N-thiadiazole-4-hydroxy-2-quinolone-3-carboxamides bearing heteroaromatic rings as novel antibacterial agents: Design, synthesis, biological evaluation and target identification

European Journal of Medicinal Chemistry
2020.0

Abstract

Due to the occurrence of antibiotic resistance, bacterial infectious diseases have become a serious threat to public health. To overcome antibiotic resistance, novel antibiotics are urgently needed. N-thiadiazole-4-hydroxy-2-quinolone-3-carboxamides are a potential new class of antibacterial agents, as one of its derivatives was identified as an antibacterial agent against S. aureus. However, no potency-directed structural optimization has been performed.

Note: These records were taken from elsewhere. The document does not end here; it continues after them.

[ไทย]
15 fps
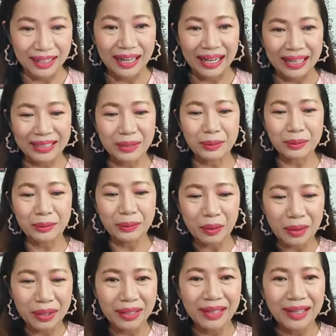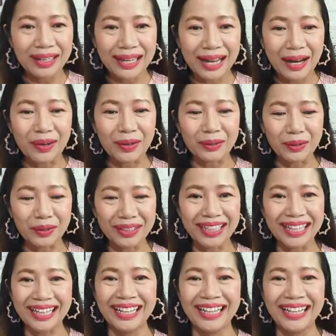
อันนี้คุณโอ้ยขอโทษนะคะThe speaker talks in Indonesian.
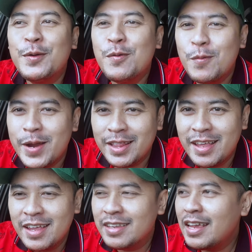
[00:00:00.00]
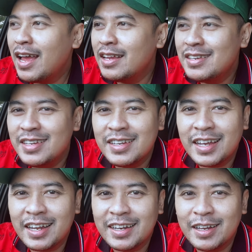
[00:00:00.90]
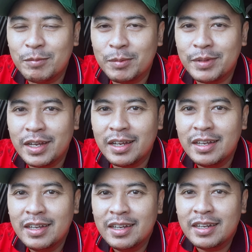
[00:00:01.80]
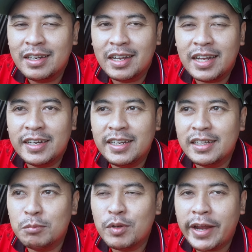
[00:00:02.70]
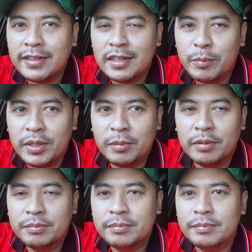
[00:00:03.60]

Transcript: duet nyanyi kali ya mam ya iya. nah hari ini kita mau reaction apa nih mamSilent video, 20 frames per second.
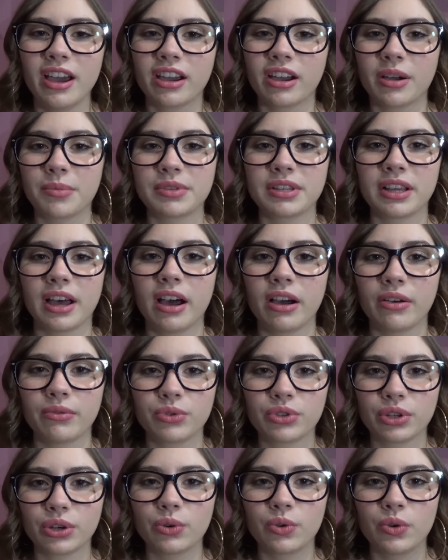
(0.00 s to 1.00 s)
Comme ça,
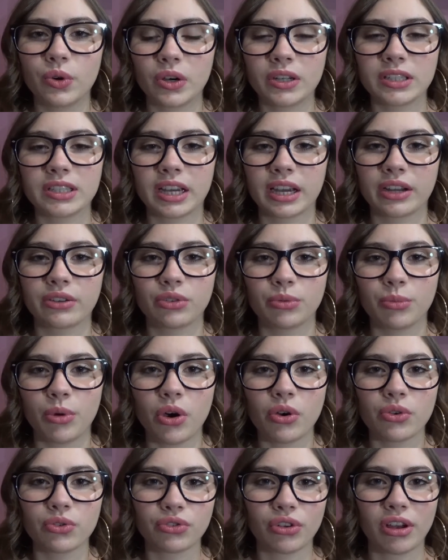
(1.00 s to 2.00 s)
vous serez au courant
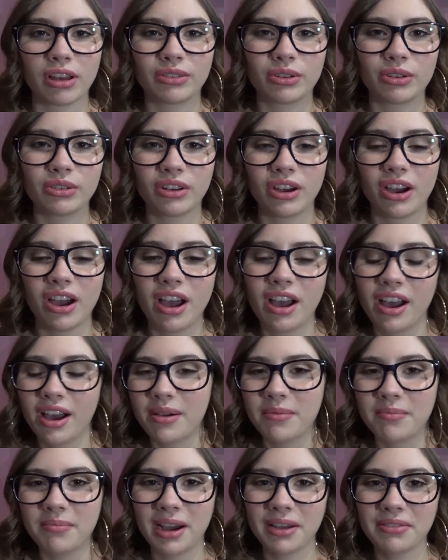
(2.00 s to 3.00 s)
directement sans attendre
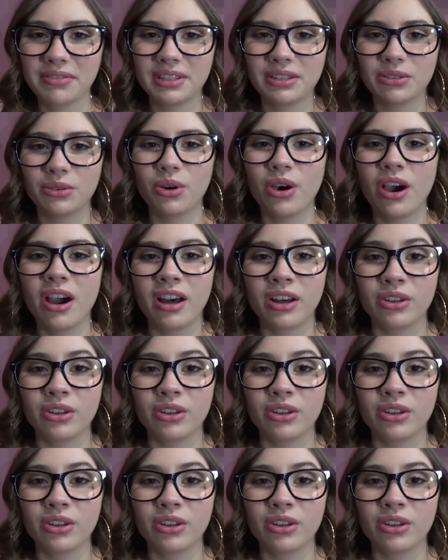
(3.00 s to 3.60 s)
ma vidéo.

In this study, we designed and synthesized 37 derivatives, and evaluated their antibacterial activity against S. aureus ATCC29213, which led to the identification of ten potent antibacterial agents with minimum inhibitory concentration (MIC) values below 1 μg/mL. Next, we performed bacterial growth inhibition assays against a panel of drug-resistant clinical isolates, including methicillin-resistant S. aureus, and cytotoxicity assays with HepG2 and HUVEC cells. One of the tested compounds named 1-ethyl-4-hydroxy-2-oxo-N-(5-(thiazol-2-yl)-1,3,4-thiadiazol-2-yl)-1,2-dihydroquinoline-3-carboxamide (g37) showed 2 to 128-times improvement compared with vancomycin in term of antibacterial potency against the tested strains (MICs: 0.25-1 μg/mL vs. 1-64 μg/mL) and an optimal selective toxicity (HepG2/MRSA, 110.6 to 221.2; HUVEC/MRSA, 77.6-155.2). Further, comprehensive evaluation indicated that g37 did not induce resistance development of MRSA over 20 passages, and it has been confirmed as a bactericidal, metabolically stable, orally active antibacterial agent. More importantly, we have identified the S. aureus DNA gyrase B as its potential target and proposed a potential binding mode by molecular docking. Taken together, the present work reports the most potent derivative of this chemical series (g37) and uncovers its potential target, which lays a solid foundation for further lead optimization facilitated by the structure-based drug design technique.